**EXERCISE PROMPT:** Take the line containing "[1.00-2.00s]" through the last line of the data and retype those lines exactly. Pictures do not belong in the copy.
[[ AVAILABLE RECORDS, beginning ]]
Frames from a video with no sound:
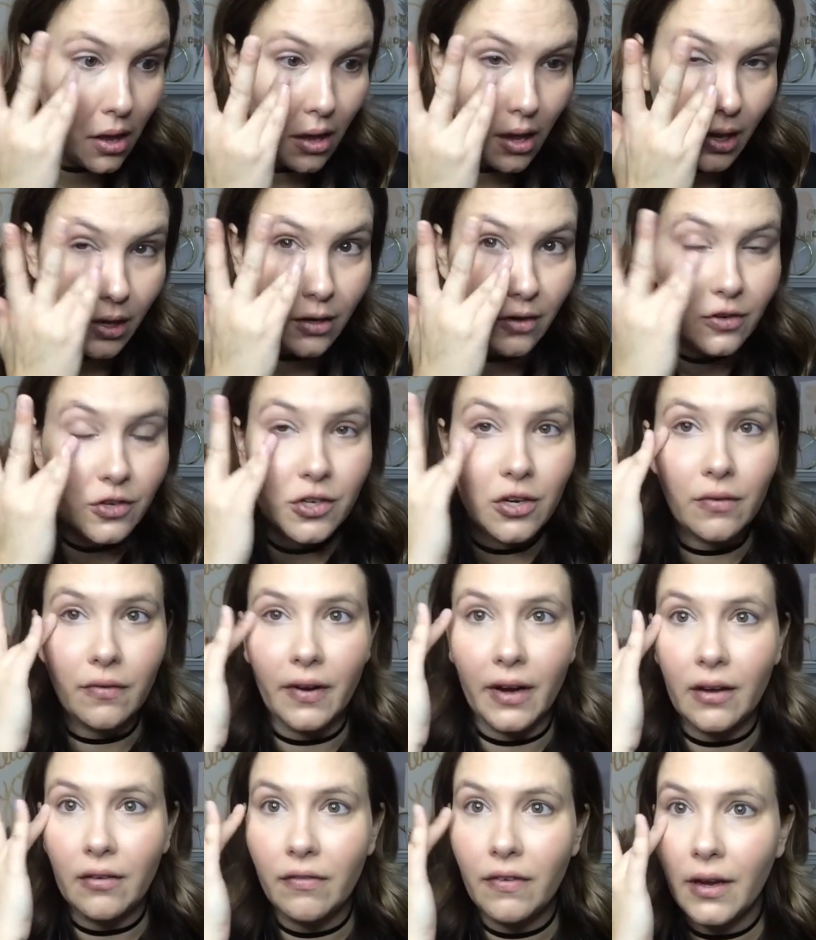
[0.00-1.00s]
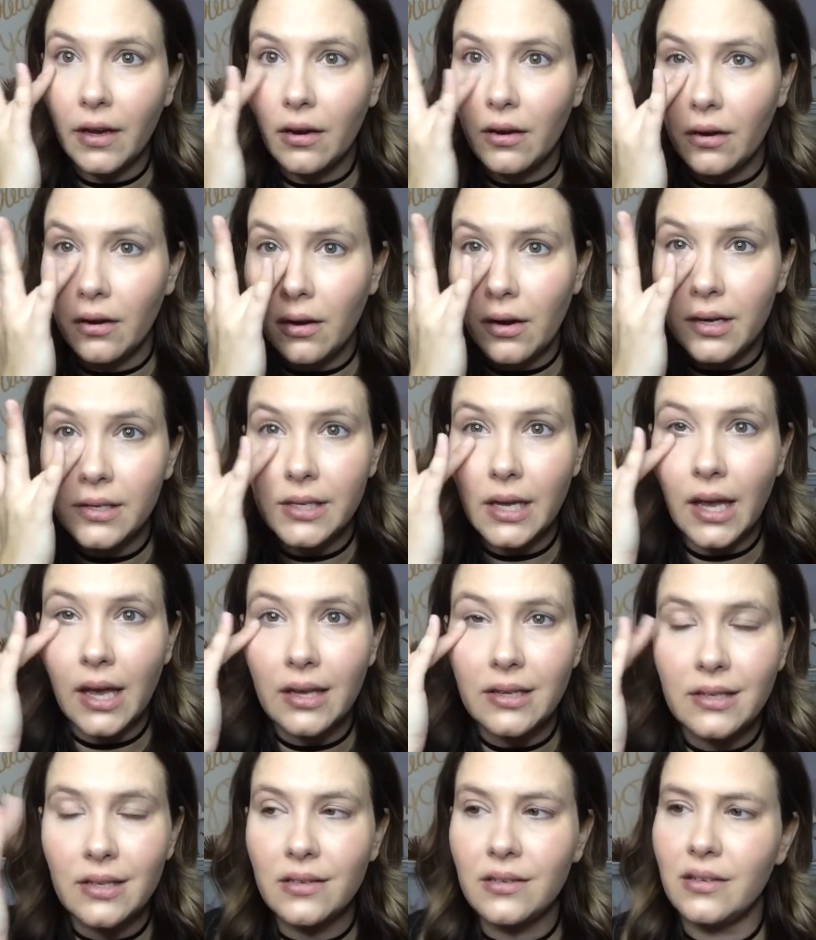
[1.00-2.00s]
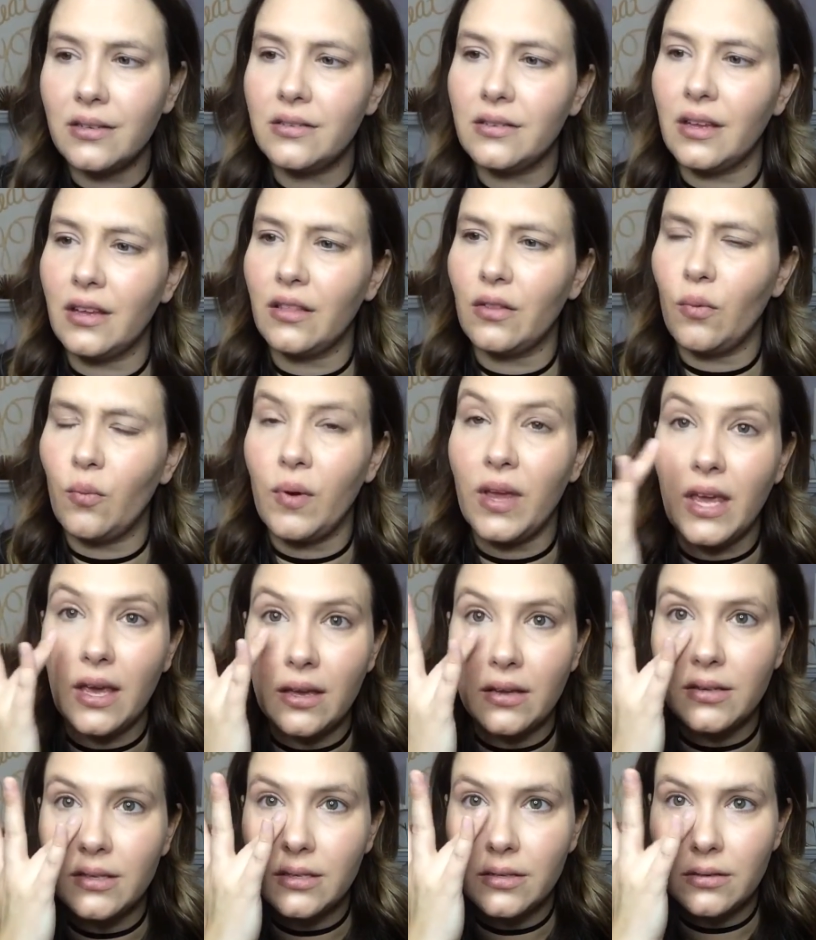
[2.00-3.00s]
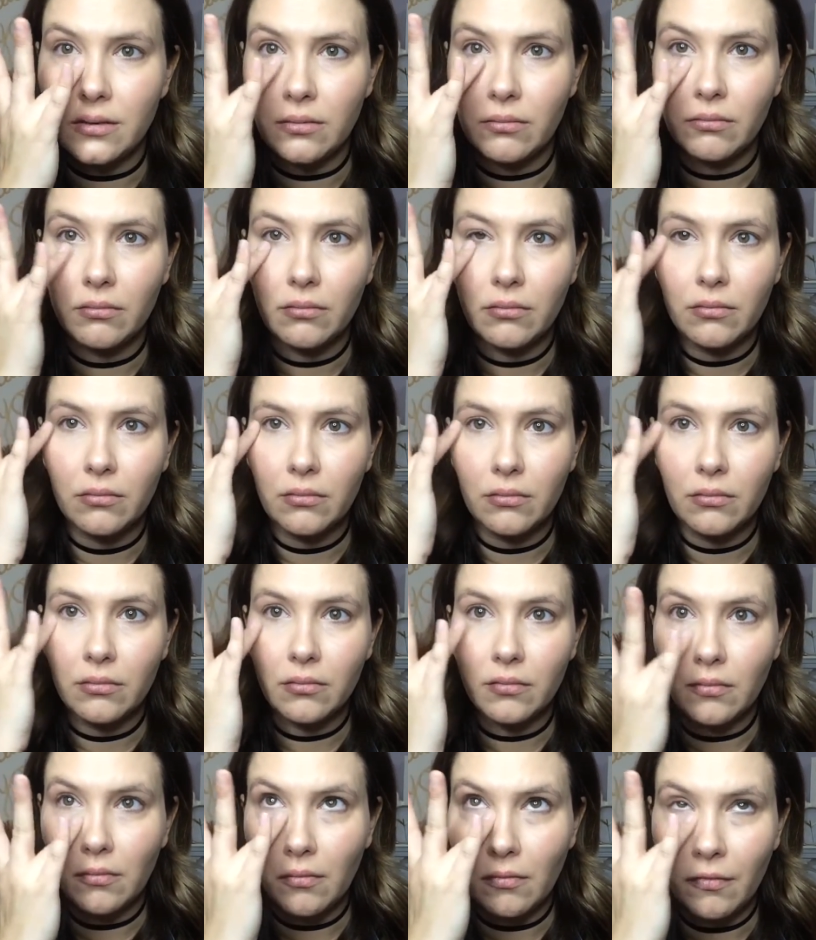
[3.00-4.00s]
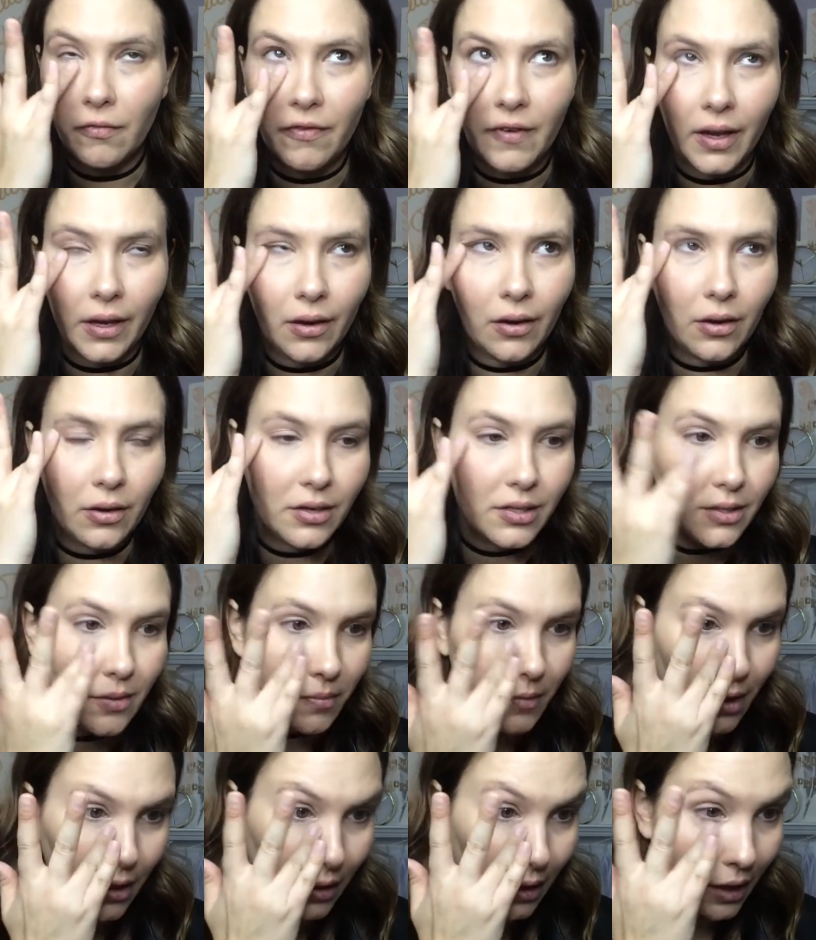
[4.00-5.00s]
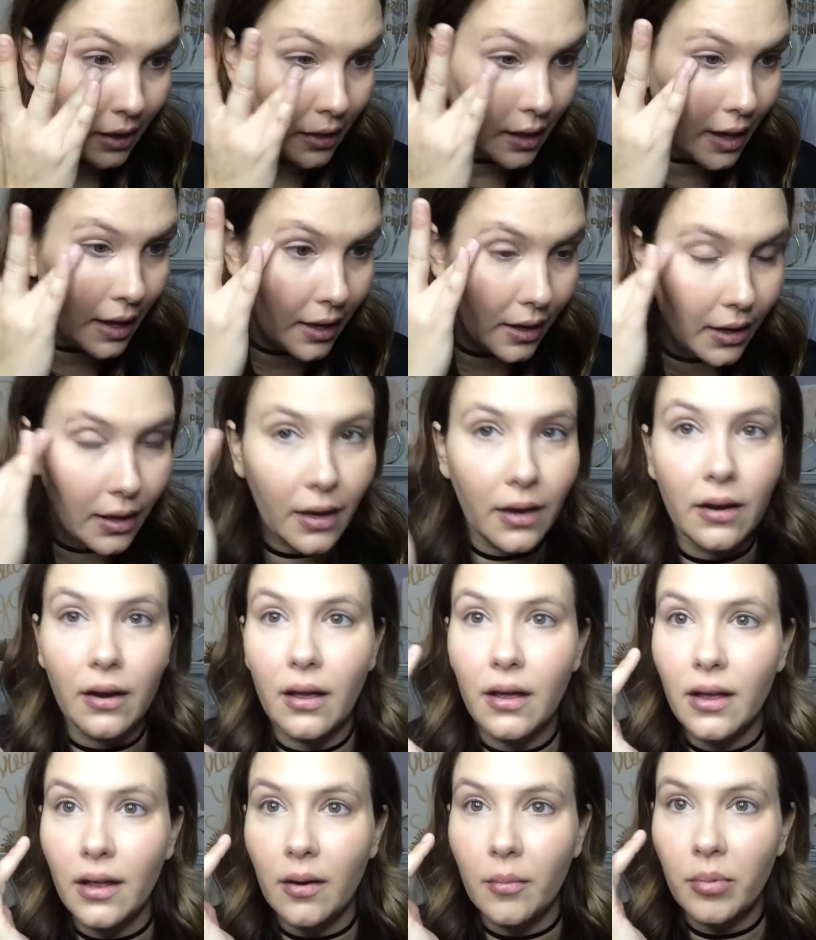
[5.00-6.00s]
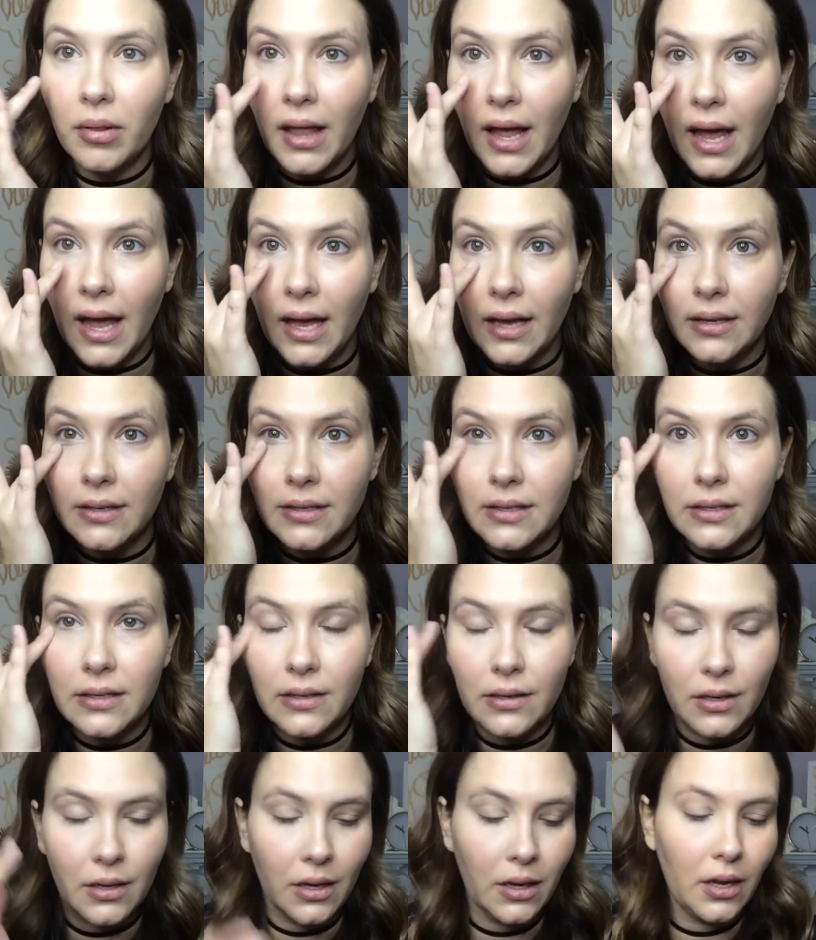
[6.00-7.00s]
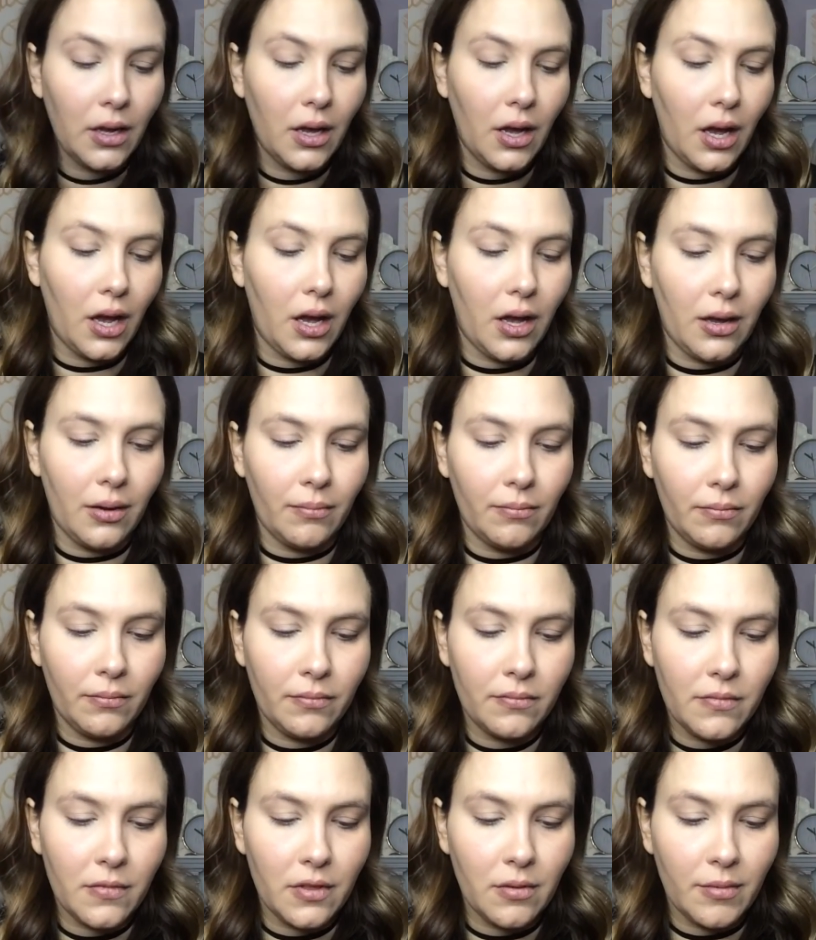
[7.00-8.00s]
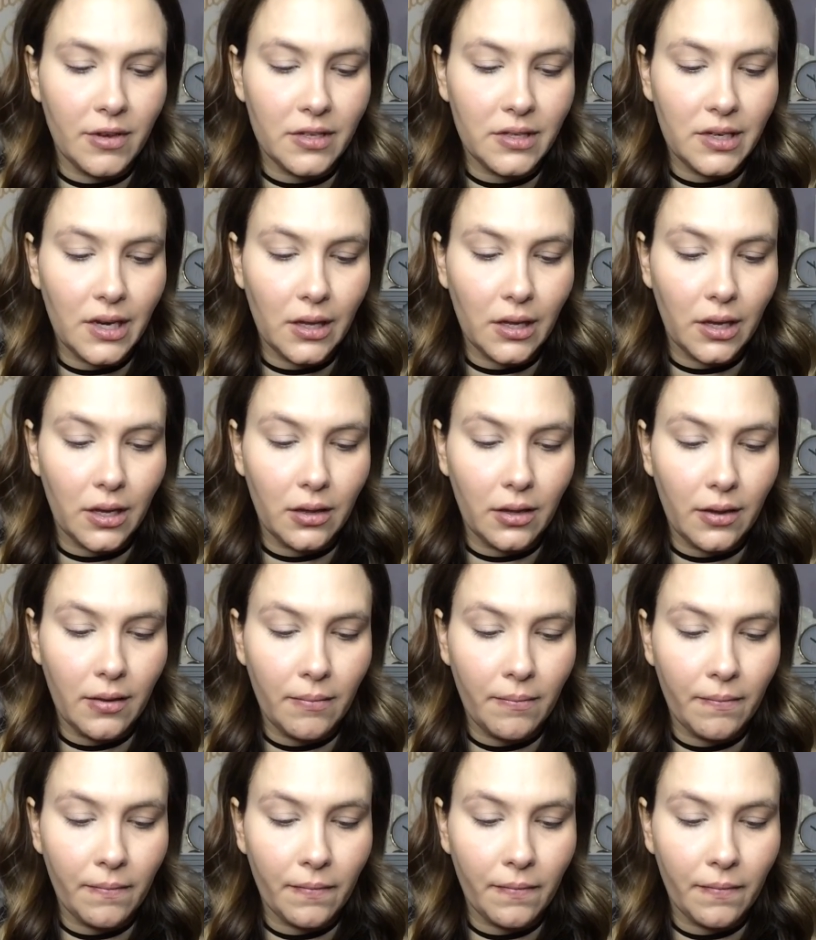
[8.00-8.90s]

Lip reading: And use your ring finger, because I guess this is like the weakest finger or something like that, and it applies the most delicately.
[[ AVAILABLE RECORDS, end ]]
**ANSWER SPACE:**
[1.00-2.00s]
[2.00-3.00s]
[3.00-4.00s]
[4.00-5.00s]
[5.00-6.00s]
[6.00-7.00s]
[7.00-8.00s]
[8.00-8.90s]

Lip reading: And use your ring finger, because I guess this is like the weakest finger or something like that, and it applies the most delicately.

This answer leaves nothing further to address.